* **Task instructions**:
Transcribe this listing exactly; omit the pictures.

* **Working data**:
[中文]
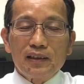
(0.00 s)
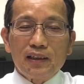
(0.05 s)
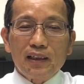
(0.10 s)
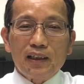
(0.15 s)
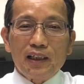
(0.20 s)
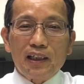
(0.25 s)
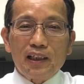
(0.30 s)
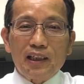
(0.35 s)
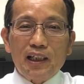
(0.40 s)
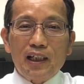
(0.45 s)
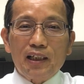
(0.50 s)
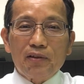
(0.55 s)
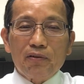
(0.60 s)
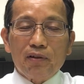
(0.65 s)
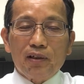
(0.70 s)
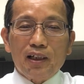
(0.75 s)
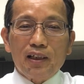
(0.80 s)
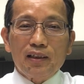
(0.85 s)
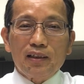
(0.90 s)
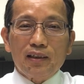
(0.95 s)
这里呢，
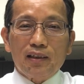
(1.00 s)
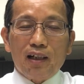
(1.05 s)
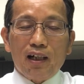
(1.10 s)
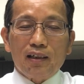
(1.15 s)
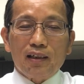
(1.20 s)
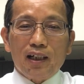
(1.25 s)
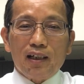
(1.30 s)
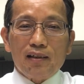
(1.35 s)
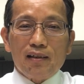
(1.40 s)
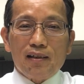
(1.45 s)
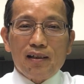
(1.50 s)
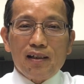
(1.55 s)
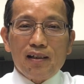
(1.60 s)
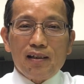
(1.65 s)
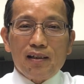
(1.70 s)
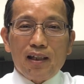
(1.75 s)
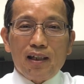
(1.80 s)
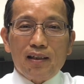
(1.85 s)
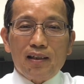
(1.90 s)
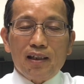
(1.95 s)
就跟刚刚
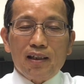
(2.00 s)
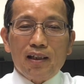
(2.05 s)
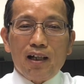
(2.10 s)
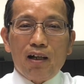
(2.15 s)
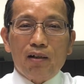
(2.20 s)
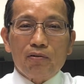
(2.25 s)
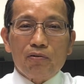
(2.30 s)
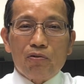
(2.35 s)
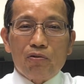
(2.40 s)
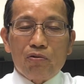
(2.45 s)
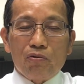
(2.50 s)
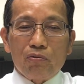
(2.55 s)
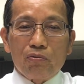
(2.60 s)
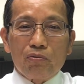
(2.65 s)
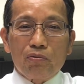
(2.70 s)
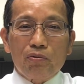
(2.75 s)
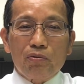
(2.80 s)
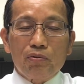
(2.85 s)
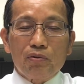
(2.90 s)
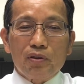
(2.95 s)
金姐提到
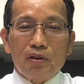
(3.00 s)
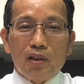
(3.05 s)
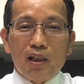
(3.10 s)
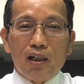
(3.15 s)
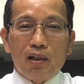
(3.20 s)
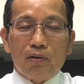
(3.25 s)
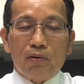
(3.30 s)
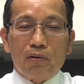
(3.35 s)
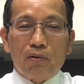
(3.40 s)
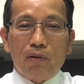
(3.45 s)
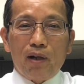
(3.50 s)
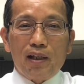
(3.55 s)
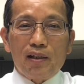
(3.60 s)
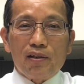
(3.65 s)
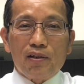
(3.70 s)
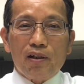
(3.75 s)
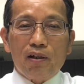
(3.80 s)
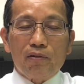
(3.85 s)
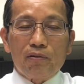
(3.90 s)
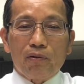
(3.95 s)
主的
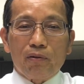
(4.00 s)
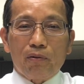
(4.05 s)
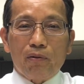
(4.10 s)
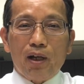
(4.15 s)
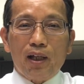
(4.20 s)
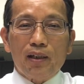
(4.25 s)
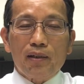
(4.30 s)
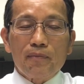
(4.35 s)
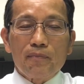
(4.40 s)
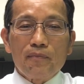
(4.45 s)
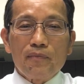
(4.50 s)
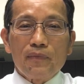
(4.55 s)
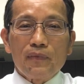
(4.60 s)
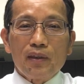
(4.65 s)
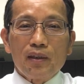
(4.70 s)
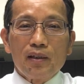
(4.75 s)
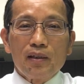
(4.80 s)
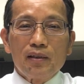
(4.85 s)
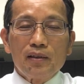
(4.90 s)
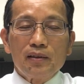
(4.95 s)
管教有关。
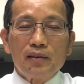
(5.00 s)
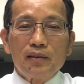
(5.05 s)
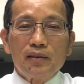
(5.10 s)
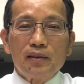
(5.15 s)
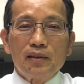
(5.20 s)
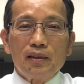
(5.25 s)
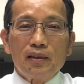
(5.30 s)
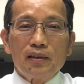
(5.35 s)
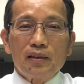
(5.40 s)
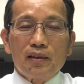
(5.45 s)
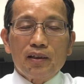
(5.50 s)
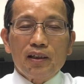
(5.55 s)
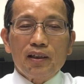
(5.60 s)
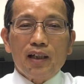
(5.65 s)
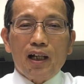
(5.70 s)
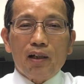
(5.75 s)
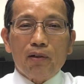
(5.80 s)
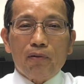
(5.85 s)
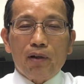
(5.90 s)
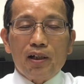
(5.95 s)
既
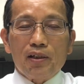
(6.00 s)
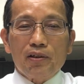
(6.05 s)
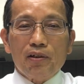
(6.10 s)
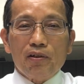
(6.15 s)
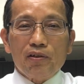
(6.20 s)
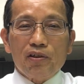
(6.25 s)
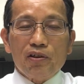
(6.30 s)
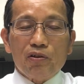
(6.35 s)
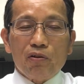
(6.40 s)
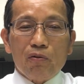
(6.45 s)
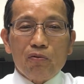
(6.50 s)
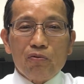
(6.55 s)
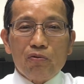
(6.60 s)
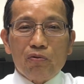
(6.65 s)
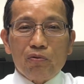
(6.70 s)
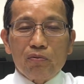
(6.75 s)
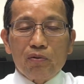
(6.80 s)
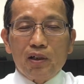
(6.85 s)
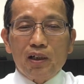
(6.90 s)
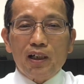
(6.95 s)
然管教是从
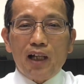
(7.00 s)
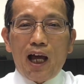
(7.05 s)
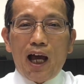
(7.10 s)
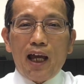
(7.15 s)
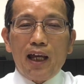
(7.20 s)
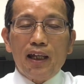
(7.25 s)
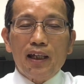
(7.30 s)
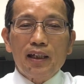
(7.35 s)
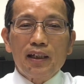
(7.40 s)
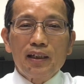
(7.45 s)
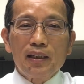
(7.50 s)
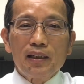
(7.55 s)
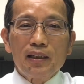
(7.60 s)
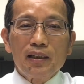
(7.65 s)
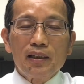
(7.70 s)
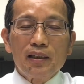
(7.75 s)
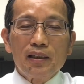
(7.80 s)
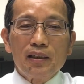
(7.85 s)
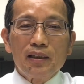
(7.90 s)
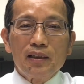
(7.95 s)
主而来，
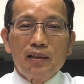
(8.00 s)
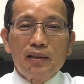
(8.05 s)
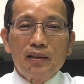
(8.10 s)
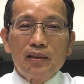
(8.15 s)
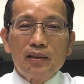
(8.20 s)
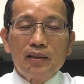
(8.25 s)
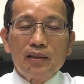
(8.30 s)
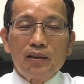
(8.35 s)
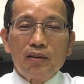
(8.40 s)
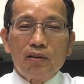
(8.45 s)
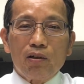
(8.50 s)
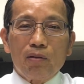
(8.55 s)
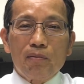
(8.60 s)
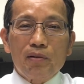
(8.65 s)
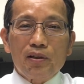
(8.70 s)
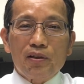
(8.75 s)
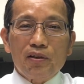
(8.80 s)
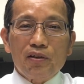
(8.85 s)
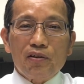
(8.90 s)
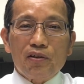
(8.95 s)
我
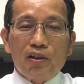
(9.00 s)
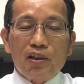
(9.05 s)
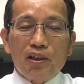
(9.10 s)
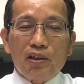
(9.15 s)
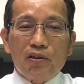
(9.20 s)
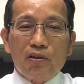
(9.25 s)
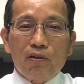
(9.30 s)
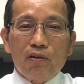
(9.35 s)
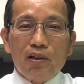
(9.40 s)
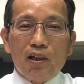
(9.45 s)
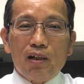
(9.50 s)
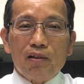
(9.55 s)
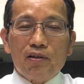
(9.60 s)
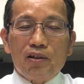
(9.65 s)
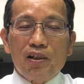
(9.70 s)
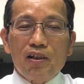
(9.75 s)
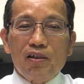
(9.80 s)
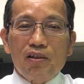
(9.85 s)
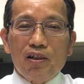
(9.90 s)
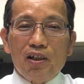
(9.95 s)
们自己就要
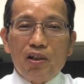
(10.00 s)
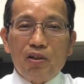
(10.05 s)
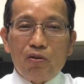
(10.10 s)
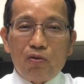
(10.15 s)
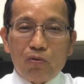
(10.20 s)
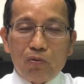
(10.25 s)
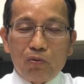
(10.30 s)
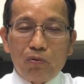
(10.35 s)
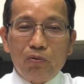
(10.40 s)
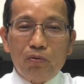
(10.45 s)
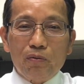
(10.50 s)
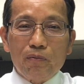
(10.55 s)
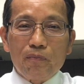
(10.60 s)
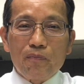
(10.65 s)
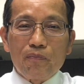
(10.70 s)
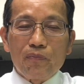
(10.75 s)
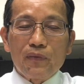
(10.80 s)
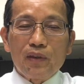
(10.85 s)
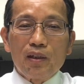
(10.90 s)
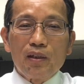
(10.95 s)
亲近主，
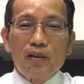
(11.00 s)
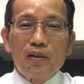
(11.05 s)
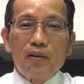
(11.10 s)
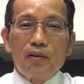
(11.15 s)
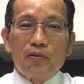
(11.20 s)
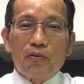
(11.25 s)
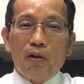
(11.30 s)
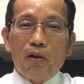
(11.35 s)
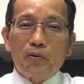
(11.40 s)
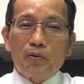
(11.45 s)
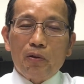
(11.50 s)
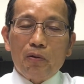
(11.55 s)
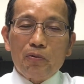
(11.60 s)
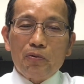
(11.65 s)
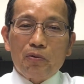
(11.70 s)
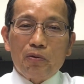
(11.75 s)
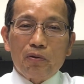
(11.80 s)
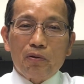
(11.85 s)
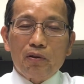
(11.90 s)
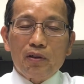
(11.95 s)
就要从
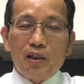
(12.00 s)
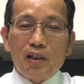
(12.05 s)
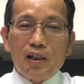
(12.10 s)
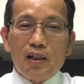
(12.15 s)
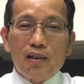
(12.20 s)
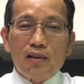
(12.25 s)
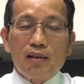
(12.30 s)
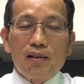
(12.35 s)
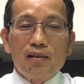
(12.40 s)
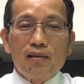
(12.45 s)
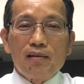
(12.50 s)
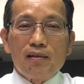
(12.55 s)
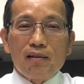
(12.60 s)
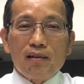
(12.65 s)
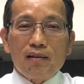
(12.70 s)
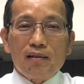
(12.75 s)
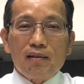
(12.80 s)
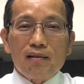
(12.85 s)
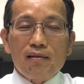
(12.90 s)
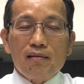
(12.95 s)
许多的
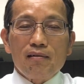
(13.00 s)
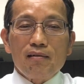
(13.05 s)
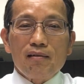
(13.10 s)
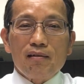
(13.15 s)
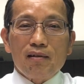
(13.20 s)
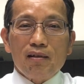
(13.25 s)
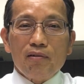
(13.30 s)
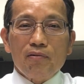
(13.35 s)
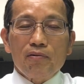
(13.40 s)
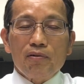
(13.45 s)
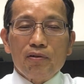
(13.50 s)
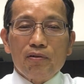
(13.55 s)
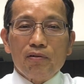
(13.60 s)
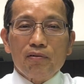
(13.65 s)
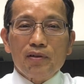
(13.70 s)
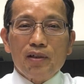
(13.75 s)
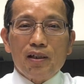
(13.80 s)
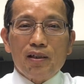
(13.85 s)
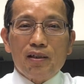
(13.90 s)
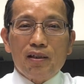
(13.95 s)
这个生活
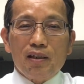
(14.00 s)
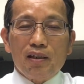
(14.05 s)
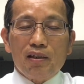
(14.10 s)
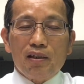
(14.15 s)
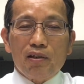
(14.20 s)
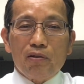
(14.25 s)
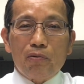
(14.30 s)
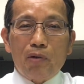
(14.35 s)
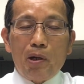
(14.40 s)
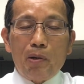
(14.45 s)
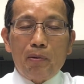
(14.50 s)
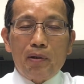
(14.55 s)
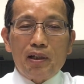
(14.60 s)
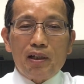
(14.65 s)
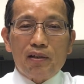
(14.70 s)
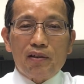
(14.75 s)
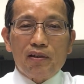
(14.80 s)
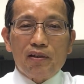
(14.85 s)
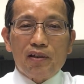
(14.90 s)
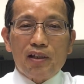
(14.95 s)
中的细细微微
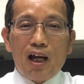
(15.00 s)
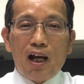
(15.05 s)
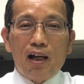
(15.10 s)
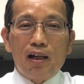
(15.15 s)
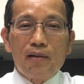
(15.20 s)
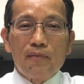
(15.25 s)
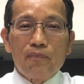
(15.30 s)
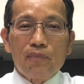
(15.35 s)
的事上，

* **Result for this exercise**:
[中文]
(0.00 s)
(0.05 s)
(0.10 s)
(0.15 s)
(0.20 s)
(0.25 s)
(0.30 s)
(0.35 s)
(0.40 s)
(0.45 s)
(0.50 s)
(0.55 s)
(0.60 s)
(0.65 s)
(0.70 s)
(0.75 s)
(0.80 s)
(0.85 s)
(0.90 s)
(0.95 s)
这里呢，
(1.00 s)
(1.05 s)
(1.10 s)
(1.15 s)
(1.20 s)
(1.25 s)
(1.30 s)
(1.35 s)
(1.40 s)
(1.45 s)
(1.50 s)
(1.55 s)
(1.60 s)
(1.65 s)
(1.70 s)
(1.75 s)
(1.80 s)
(1.85 s)
(1.90 s)
(1.95 s)
就跟刚刚
(2.00 s)
(2.05 s)
(2.10 s)
(2.15 s)
(2.20 s)
(2.25 s)
(2.30 s)
(2.35 s)
(2.40 s)
(2.45 s)
(2.50 s)
(2.55 s)
(2.60 s)
(2.65 s)
(2.70 s)
(2.75 s)
(2.80 s)
(2.85 s)
(2.90 s)
(2.95 s)
金姐提到
(3.00 s)
(3.05 s)
(3.10 s)
(3.15 s)
(3.20 s)
(3.25 s)
(3.30 s)
(3.35 s)
(3.40 s)
(3.45 s)
(3.50 s)
(3.55 s)
(3.60 s)
(3.65 s)
(3.70 s)
(3.75 s)
(3.80 s)
(3.85 s)
(3.90 s)
(3.95 s)
主的
(4.00 s)
(4.05 s)
(4.10 s)
(4.15 s)
(4.20 s)
(4.25 s)
(4.30 s)
(4.35 s)
(4.40 s)
(4.45 s)
(4.50 s)
(4.55 s)
(4.60 s)
(4.65 s)
(4.70 s)
(4.75 s)
(4.80 s)
(4.85 s)
(4.90 s)
(4.95 s)
管教有关。
(5.00 s)
(5.05 s)
(5.10 s)
(5.15 s)
(5.20 s)
(5.25 s)
(5.30 s)
(5.35 s)
(5.40 s)
(5.45 s)
(5.50 s)
(5.55 s)
(5.60 s)
(5.65 s)
(5.70 s)
(5.75 s)
(5.80 s)
(5.85 s)
(5.90 s)
(5.95 s)
既
(6.00 s)
(6.05 s)
(6.10 s)
(6.15 s)
(6.20 s)
(6.25 s)
(6.30 s)
(6.35 s)
(6.40 s)
(6.45 s)
(6.50 s)
(6.55 s)
(6.60 s)
(6.65 s)
(6.70 s)
(6.75 s)
(6.80 s)
(6.85 s)
(6.90 s)
(6.95 s)
然管教是从
(7.00 s)
(7.05 s)
(7.10 s)
(7.15 s)
(7.20 s)
(7.25 s)
(7.30 s)
(7.35 s)
(7.40 s)
(7.45 s)
(7.50 s)
(7.55 s)
(7.60 s)
(7.65 s)
(7.70 s)
(7.75 s)
(7.80 s)
(7.85 s)
(7.90 s)
(7.95 s)
主而来，
(8.00 s)
(8.05 s)
(8.10 s)
(8.15 s)
(8.20 s)
(8.25 s)
(8.30 s)
(8.35 s)
(8.40 s)
(8.45 s)
(8.50 s)
(8.55 s)
(8.60 s)
(8.65 s)
(8.70 s)
(8.75 s)
(8.80 s)
(8.85 s)
(8.90 s)
(8.95 s)
我
(9.00 s)
(9.05 s)
(9.10 s)
(9.15 s)
(9.20 s)
(9.25 s)
(9.30 s)
(9.35 s)
(9.40 s)
(9.45 s)
(9.50 s)
(9.55 s)
(9.60 s)
(9.65 s)
(9.70 s)
(9.75 s)
(9.80 s)
(9.85 s)
(9.90 s)
(9.95 s)
们自己就要
(10.00 s)
(10.05 s)
(10.10 s)
(10.15 s)
(10.20 s)
(10.25 s)
(10.30 s)
(10.35 s)
(10.40 s)
(10.45 s)
(10.50 s)
(10.55 s)
(10.60 s)
(10.65 s)
(10.70 s)
(10.75 s)
(10.80 s)
(10.85 s)
(10.90 s)
(10.95 s)
亲近主，
(11.00 s)
(11.05 s)
(11.10 s)
(11.15 s)
(11.20 s)
(11.25 s)
(11.30 s)
(11.35 s)
(11.40 s)
(11.45 s)
(11.50 s)
(11.55 s)
(11.60 s)
(11.65 s)
(11.70 s)
(11.75 s)
(11.80 s)
(11.85 s)
(11.90 s)
(11.95 s)
就要从
(12.00 s)
(12.05 s)
(12.10 s)
(12.15 s)
(12.20 s)
(12.25 s)
(12.30 s)
(12.35 s)
(12.40 s)
(12.45 s)
(12.50 s)
(12.55 s)
(12.60 s)
(12.65 s)
(12.70 s)
(12.75 s)
(12.80 s)
(12.85 s)
(12.90 s)
(12.95 s)
许多的
(13.00 s)
(13.05 s)
(13.10 s)
(13.15 s)
(13.20 s)
(13.25 s)
(13.30 s)
(13.35 s)
(13.40 s)
(13.45 s)
(13.50 s)
(13.55 s)
(13.60 s)
(13.65 s)
(13.70 s)
(13.75 s)
(13.80 s)
(13.85 s)
(13.90 s)
(13.95 s)
这个生活
(14.00 s)
(14.05 s)
(14.10 s)
(14.15 s)
(14.20 s)
(14.25 s)
(14.30 s)
(14.35 s)
(14.40 s)
(14.45 s)
(14.50 s)
(14.55 s)
(14.60 s)
(14.65 s)
(14.70 s)
(14.75 s)
(14.80 s)
(14.85 s)
(14.90 s)
(14.95 s)
中的细细微微
(15.00 s)
(15.05 s)
(15.10 s)
(15.15 s)
(15.20 s)
(15.25 s)
(15.30 s)
(15.35 s)
的事上，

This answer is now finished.